→ Task requirements
The exercise calls for the lines from the one containing "[19:09.40-19:10.40]" to the end of the data below to be output exactly, pictures excluded.

→ Records to process
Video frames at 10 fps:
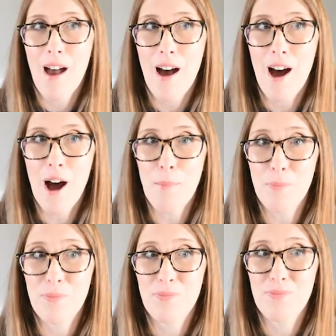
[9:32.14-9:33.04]

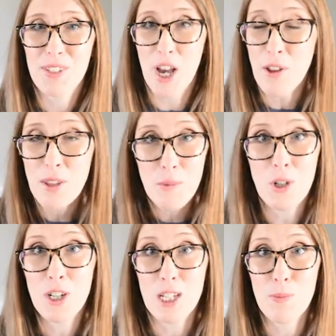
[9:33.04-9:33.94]
Tell them
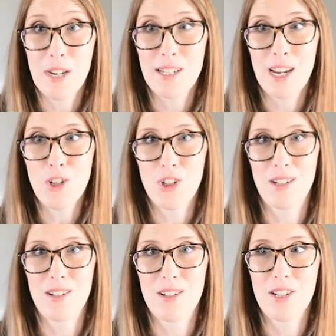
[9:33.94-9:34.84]
your
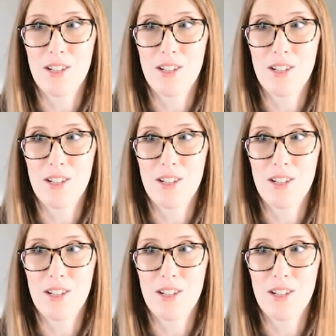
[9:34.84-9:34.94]
expectations.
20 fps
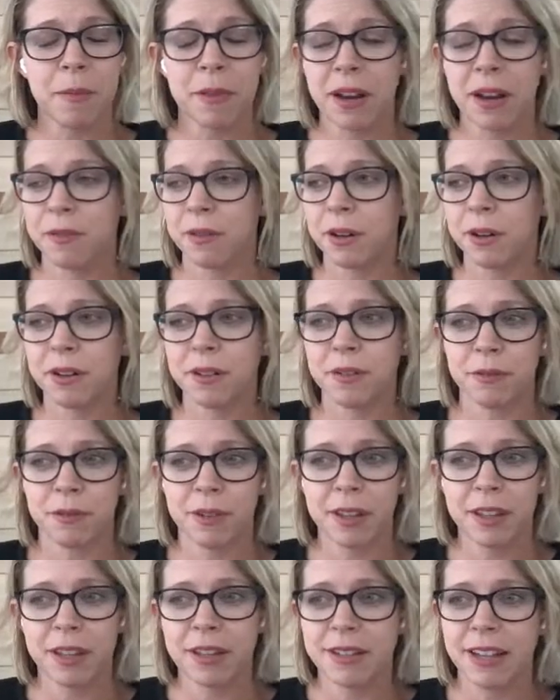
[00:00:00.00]
I mean, I've heard of
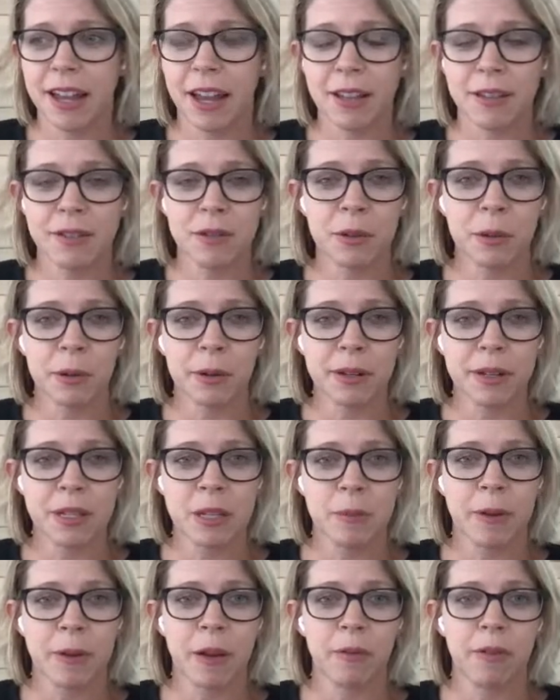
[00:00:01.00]
really sad
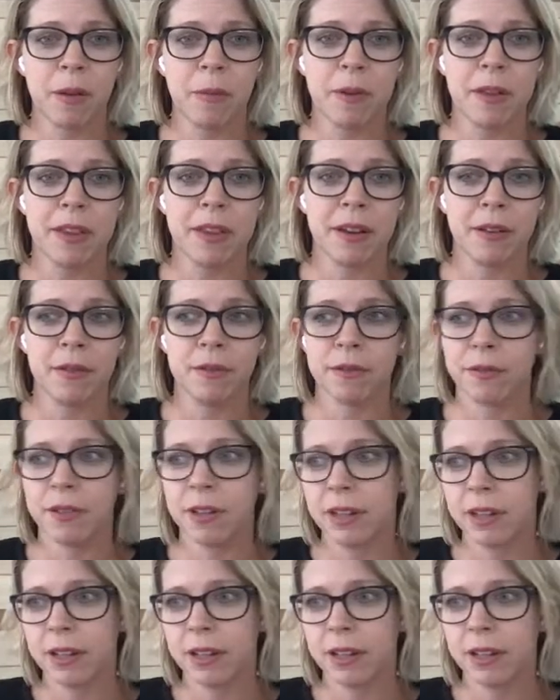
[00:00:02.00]
stories about women that have,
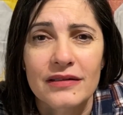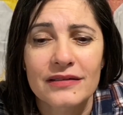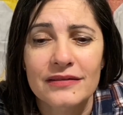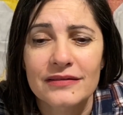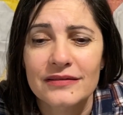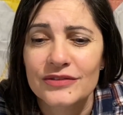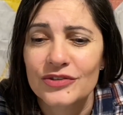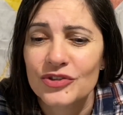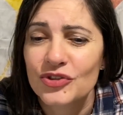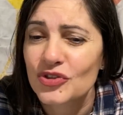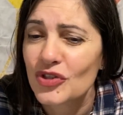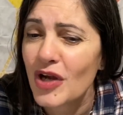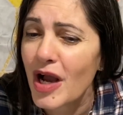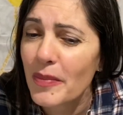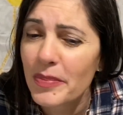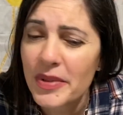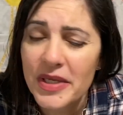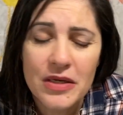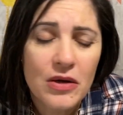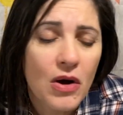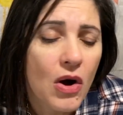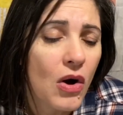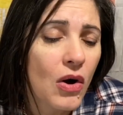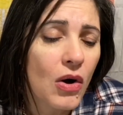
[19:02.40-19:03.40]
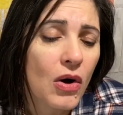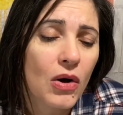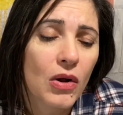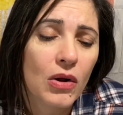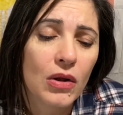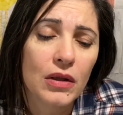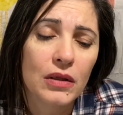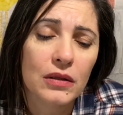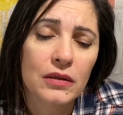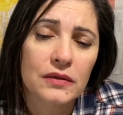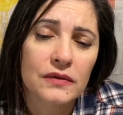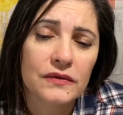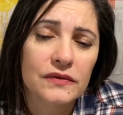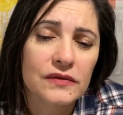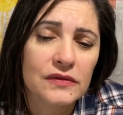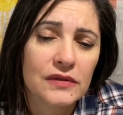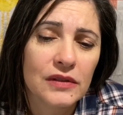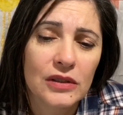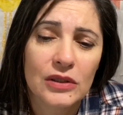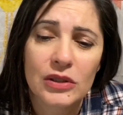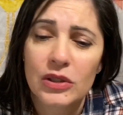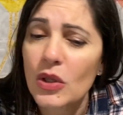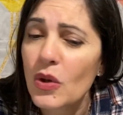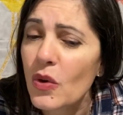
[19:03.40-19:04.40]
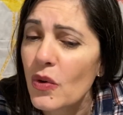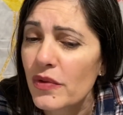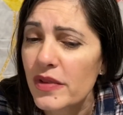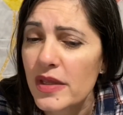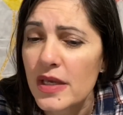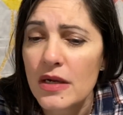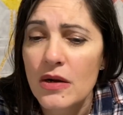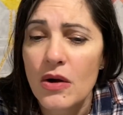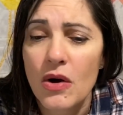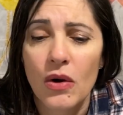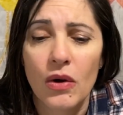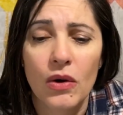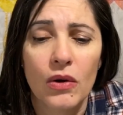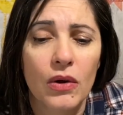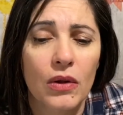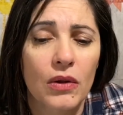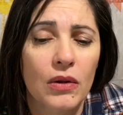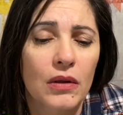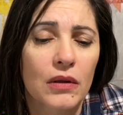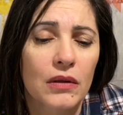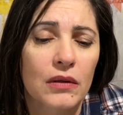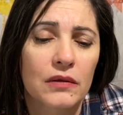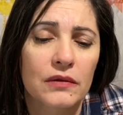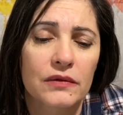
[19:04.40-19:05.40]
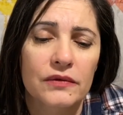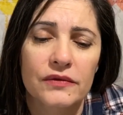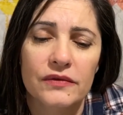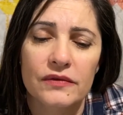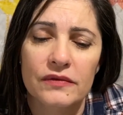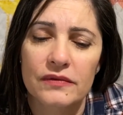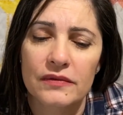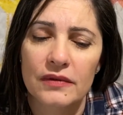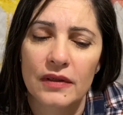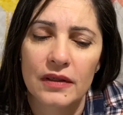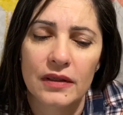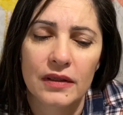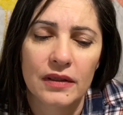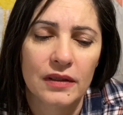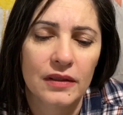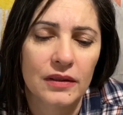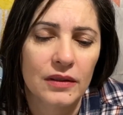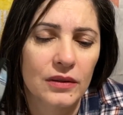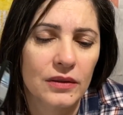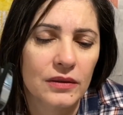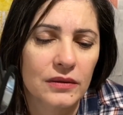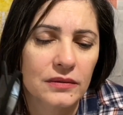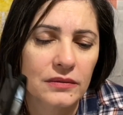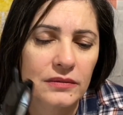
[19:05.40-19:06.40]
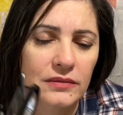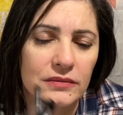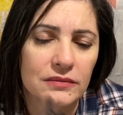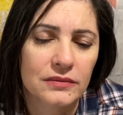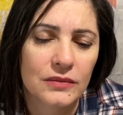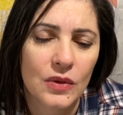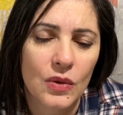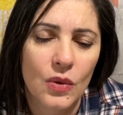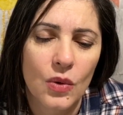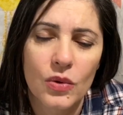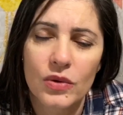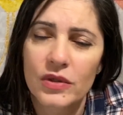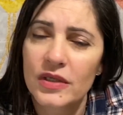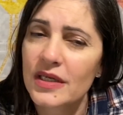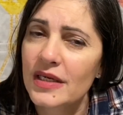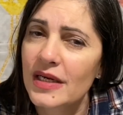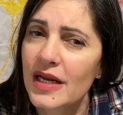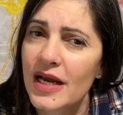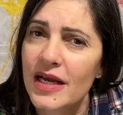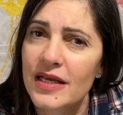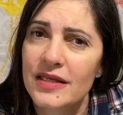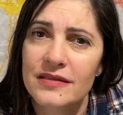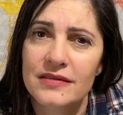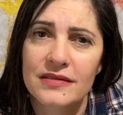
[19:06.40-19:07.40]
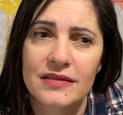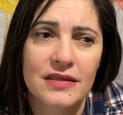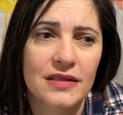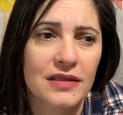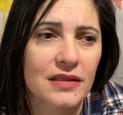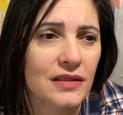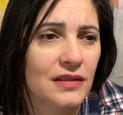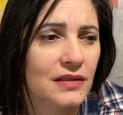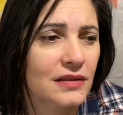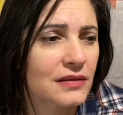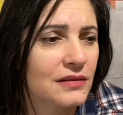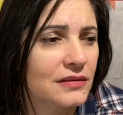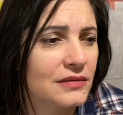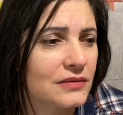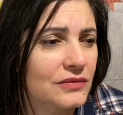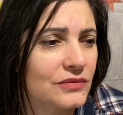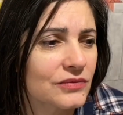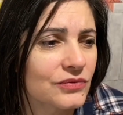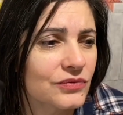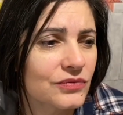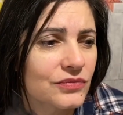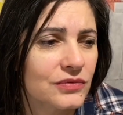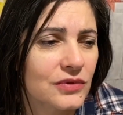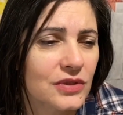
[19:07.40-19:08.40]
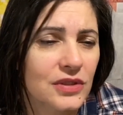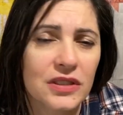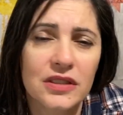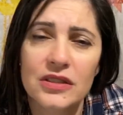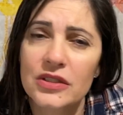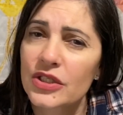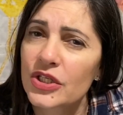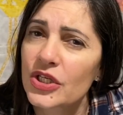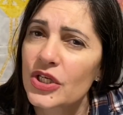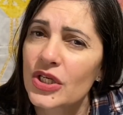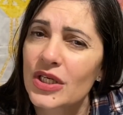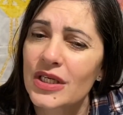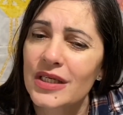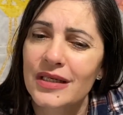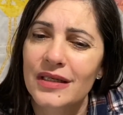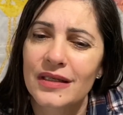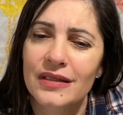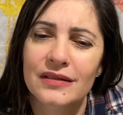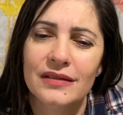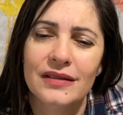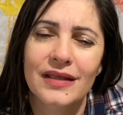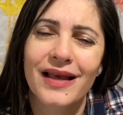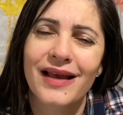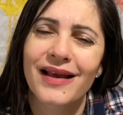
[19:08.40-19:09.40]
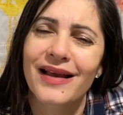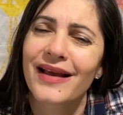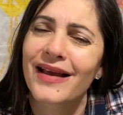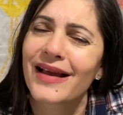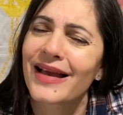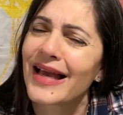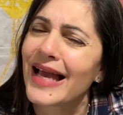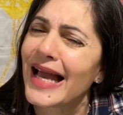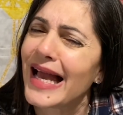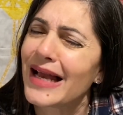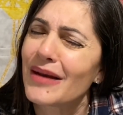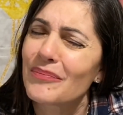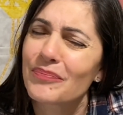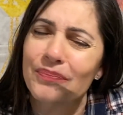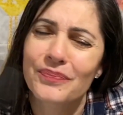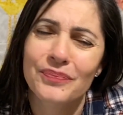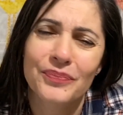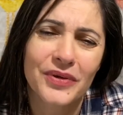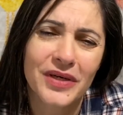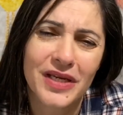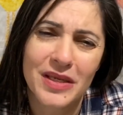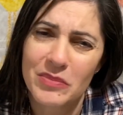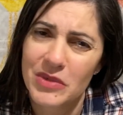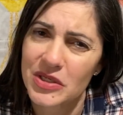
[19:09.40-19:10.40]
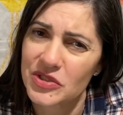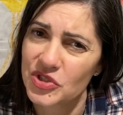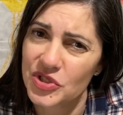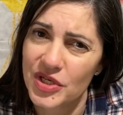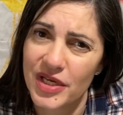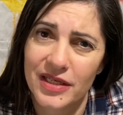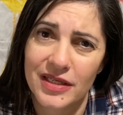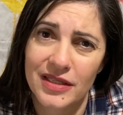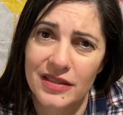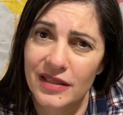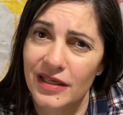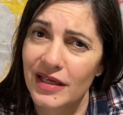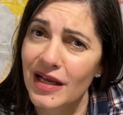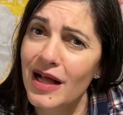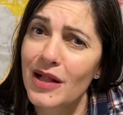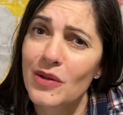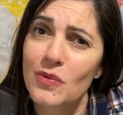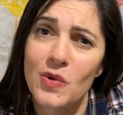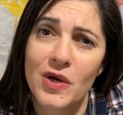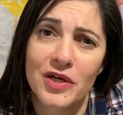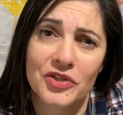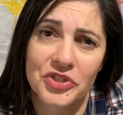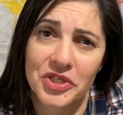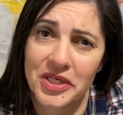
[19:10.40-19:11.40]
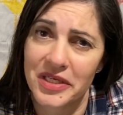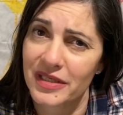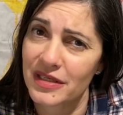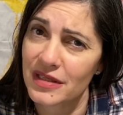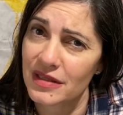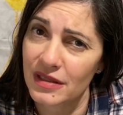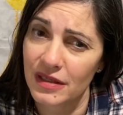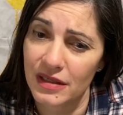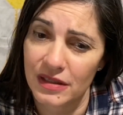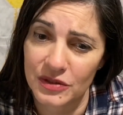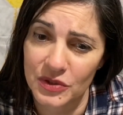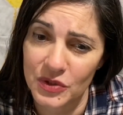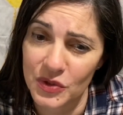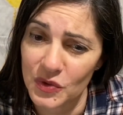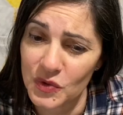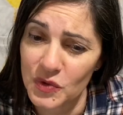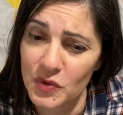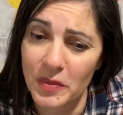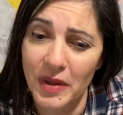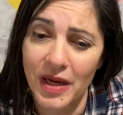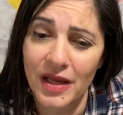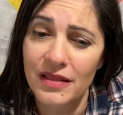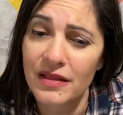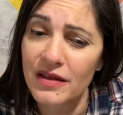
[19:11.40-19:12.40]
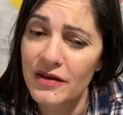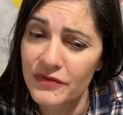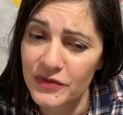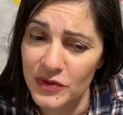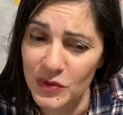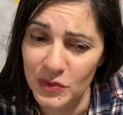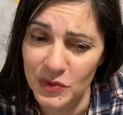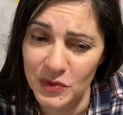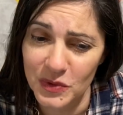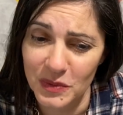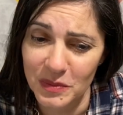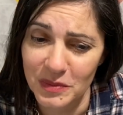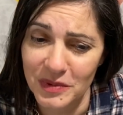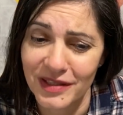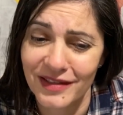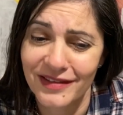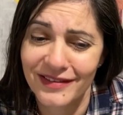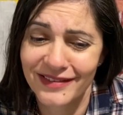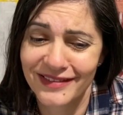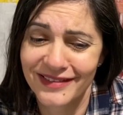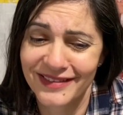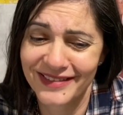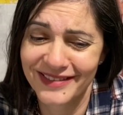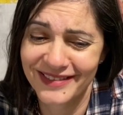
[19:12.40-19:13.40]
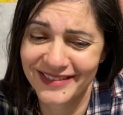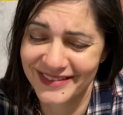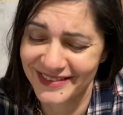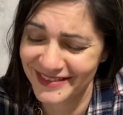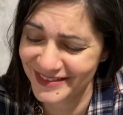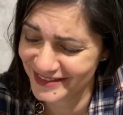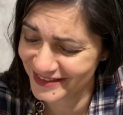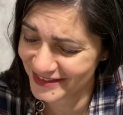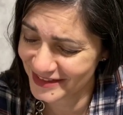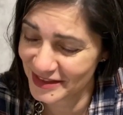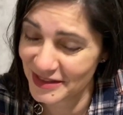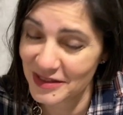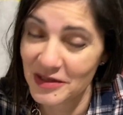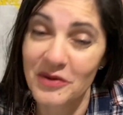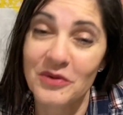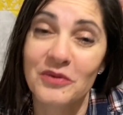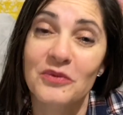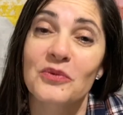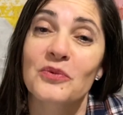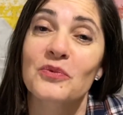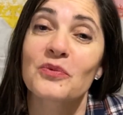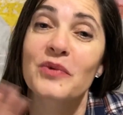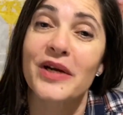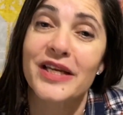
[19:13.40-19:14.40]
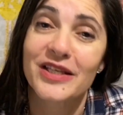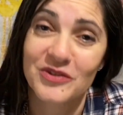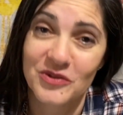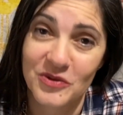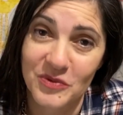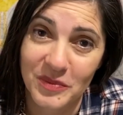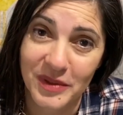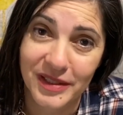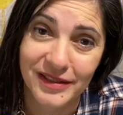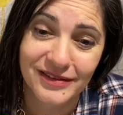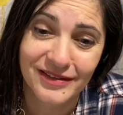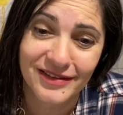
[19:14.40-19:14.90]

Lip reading: shopping hauls, clothing hauls, organizing, cooking, pretty much anything. I'll watch anything on YouTube. I love YouTube. Way too much.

→ Written reply
[19:09.40-19:10.40]
[19:10.40-19:11.40]
[19:11.40-19:12.40]
[19:12.40-19:13.40]
[19:13.40-19:14.40]
[19:14.40-19:14.90]

Lip reading: shopping hauls, clothing hauls, organizing, cooking, pretty much anything. I'll watch anything on YouTube. I love YouTube. Way too much.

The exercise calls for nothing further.